The time of knowing the inside information refers to the first time that the insider knows or should know the inside information. The ways to know include but are not limited to meeting, telephone, fax, written report, e-mail, etc. The informed stage includes negotiation and planning, demonstration and consultation, contract conclusion, internal report, transmission, preparation, resolution, etc.
Article 8 in case of any of the following major events, the company shall submit relevant insider information files to Shenzhen Stock Exchange in accordance with the provisions of this system:
(I) major asset reorganization;
(II) high proportion of shares transferred;
(III) changes in equity resulting in changes in the actual controller or the largest shareholder; (IV) tender offer;
(V) issuance of securities;
(VI) merger, division, spin off and listing;
(VII) share repurchase;
(VIII) annual report and semi annual report;
(IX) equity incentive draft and employee stock ownership plan;
(x) other matters required by the CSRC or Shenzhen stock exchange that may have a significant impact on the trading price of the company’s shares and their derivatives.
Article 9 the company shall ensure the completeness, authenticity and accuracy of the registration files of insiders.
Article 14 for the company’s acquisition, major asset reorganization, issuance of securities, merger, acquisition, major asset reorganization, issuance of securities, merger, division, repurchase of shares and other major matters, in addition to the registration of insider information, division, repurchase of shares and other major matters in accordance with this system, or the disclosure of other major matters that may record the company’s securities trading price, In addition to the registration of insiders in accordance with this system, which is not limited to the time of each key point in the planning and decision-making process and the names of decision-makers involved in the planning and decision-making process, a memorandum on the progress of major events (Annex II) shall also be made, which includes but is not limited to the following contents: Planning and decision-making methods, etc. Relevant personnel involved shall sign the Memorandum for confirmation. In the process of planning and decision-making, the time of each key time point, the files of personnel participating in planning and decision-making, the way of planning and decision-making, etc. Relevant personnel involved shall sign the Memorandum for confirmation.

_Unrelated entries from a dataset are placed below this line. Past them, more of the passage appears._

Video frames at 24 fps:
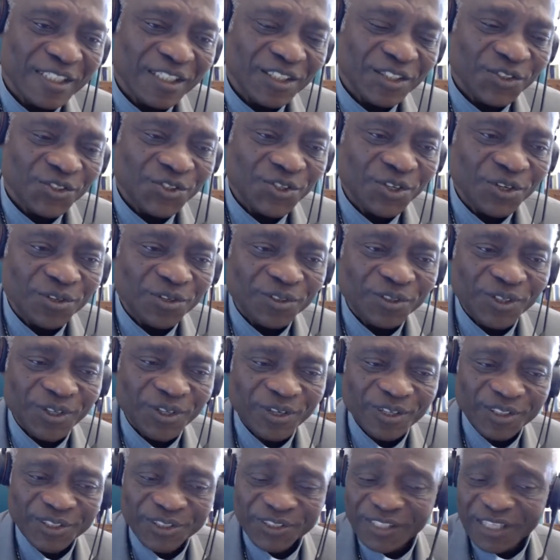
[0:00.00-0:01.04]
So,
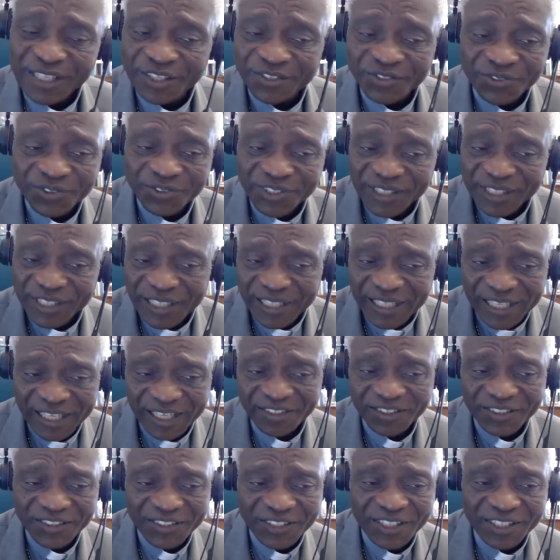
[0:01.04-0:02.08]
it's not only the
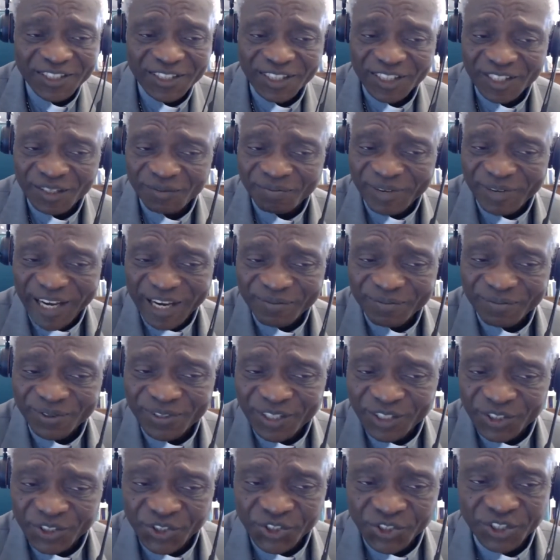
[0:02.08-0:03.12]
Catholic Church and the Bible
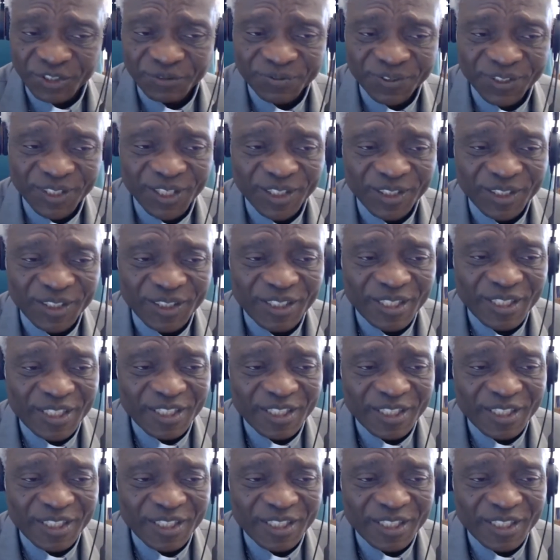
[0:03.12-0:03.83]
and scriptures,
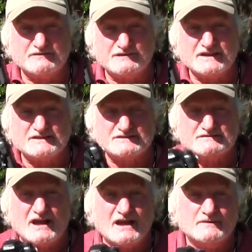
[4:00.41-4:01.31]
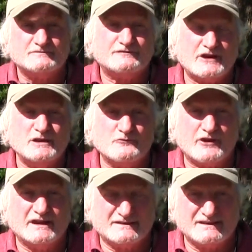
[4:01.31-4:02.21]
the fast uh, frame
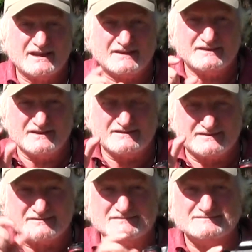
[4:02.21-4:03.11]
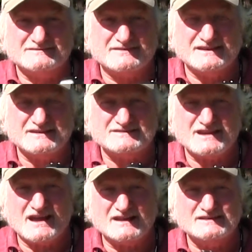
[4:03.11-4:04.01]
rate to get these things
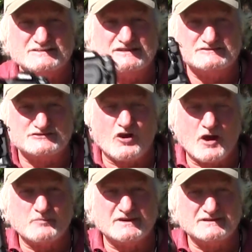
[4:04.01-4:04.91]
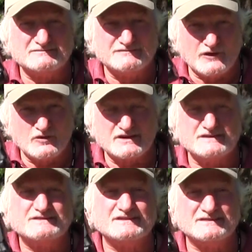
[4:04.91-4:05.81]
uh, in sharpen and
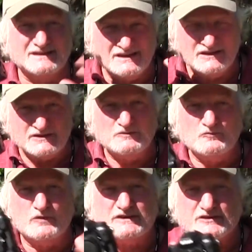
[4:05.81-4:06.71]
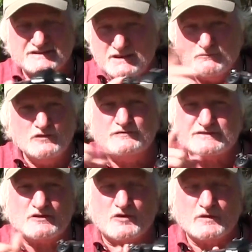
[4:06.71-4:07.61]
focus and, and wait because they move
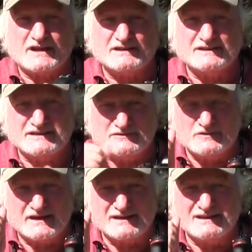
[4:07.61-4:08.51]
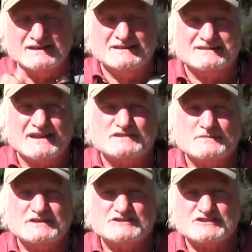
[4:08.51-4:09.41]
so quickly. You want to take as
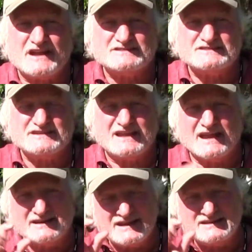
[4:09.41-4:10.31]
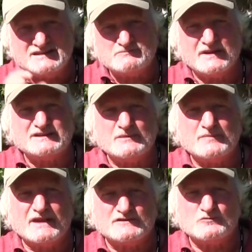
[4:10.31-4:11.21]
many shots as you can, and then you pick the
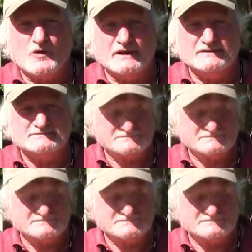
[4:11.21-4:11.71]
best one.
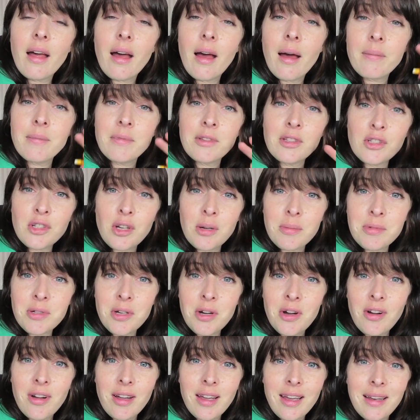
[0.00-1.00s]
I'm going to stop
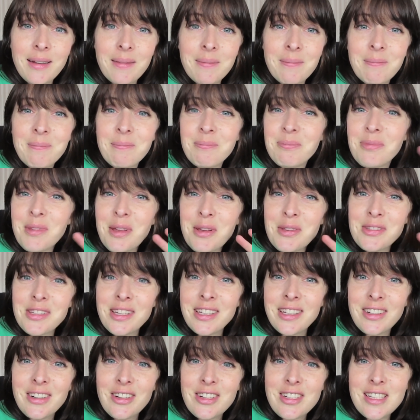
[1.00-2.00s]
talking. I was
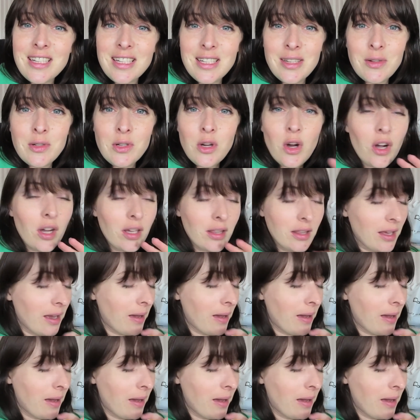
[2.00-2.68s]
going to continue talking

Article 15 Where the company has major events in planning or progress, it shall do a good job in insider information management, disclose relevant information in stages as appropriate, and prepare a memorandum on the progress of major events, Record the time of each key node in the planning and decision-making process, the list of personnel involved in planning and decision-making, planning and decision-making methods, and urge relevant personnel involved in planning and decision-making to sign on the Memorandum for confirmation. The company’s shareholders, actual controllers and their related parties and other relevant entities shall cooperate in the preparation of Memoranda on the progress of major events.

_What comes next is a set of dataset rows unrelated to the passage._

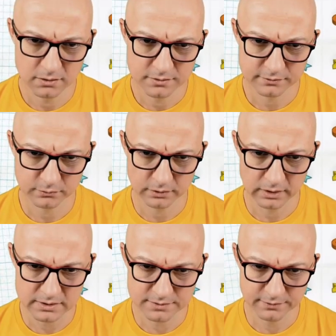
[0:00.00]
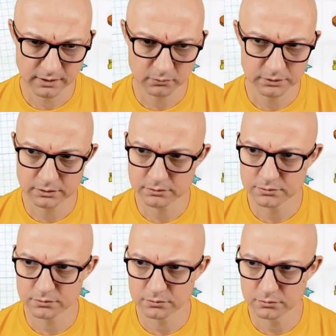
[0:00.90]
So the last thing we need to
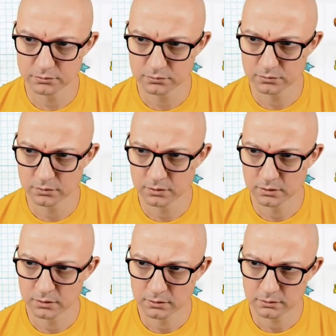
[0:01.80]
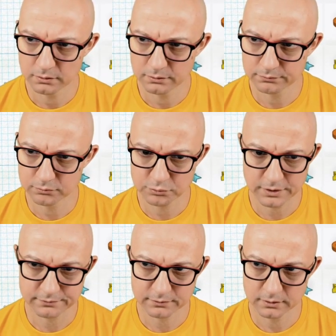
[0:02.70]
do is to
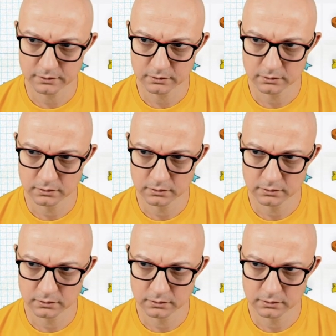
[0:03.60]
press the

Article 16 the company shall, within five trading days after the first public disclosure of the inside information according to law, submit the insider files of the inside information and the progress memorandum of major events to the Shenzhen Stock Exchange, And disclose the relevant contents in the progress memorandum of major events according to the requirements of Shenzhen Stock Exchange.
After the disclosure of major events by the company, in case of major changes in relevant events, the company shall
Supplement and submit the files of insider information and the progress memorandum of major matters when necessary.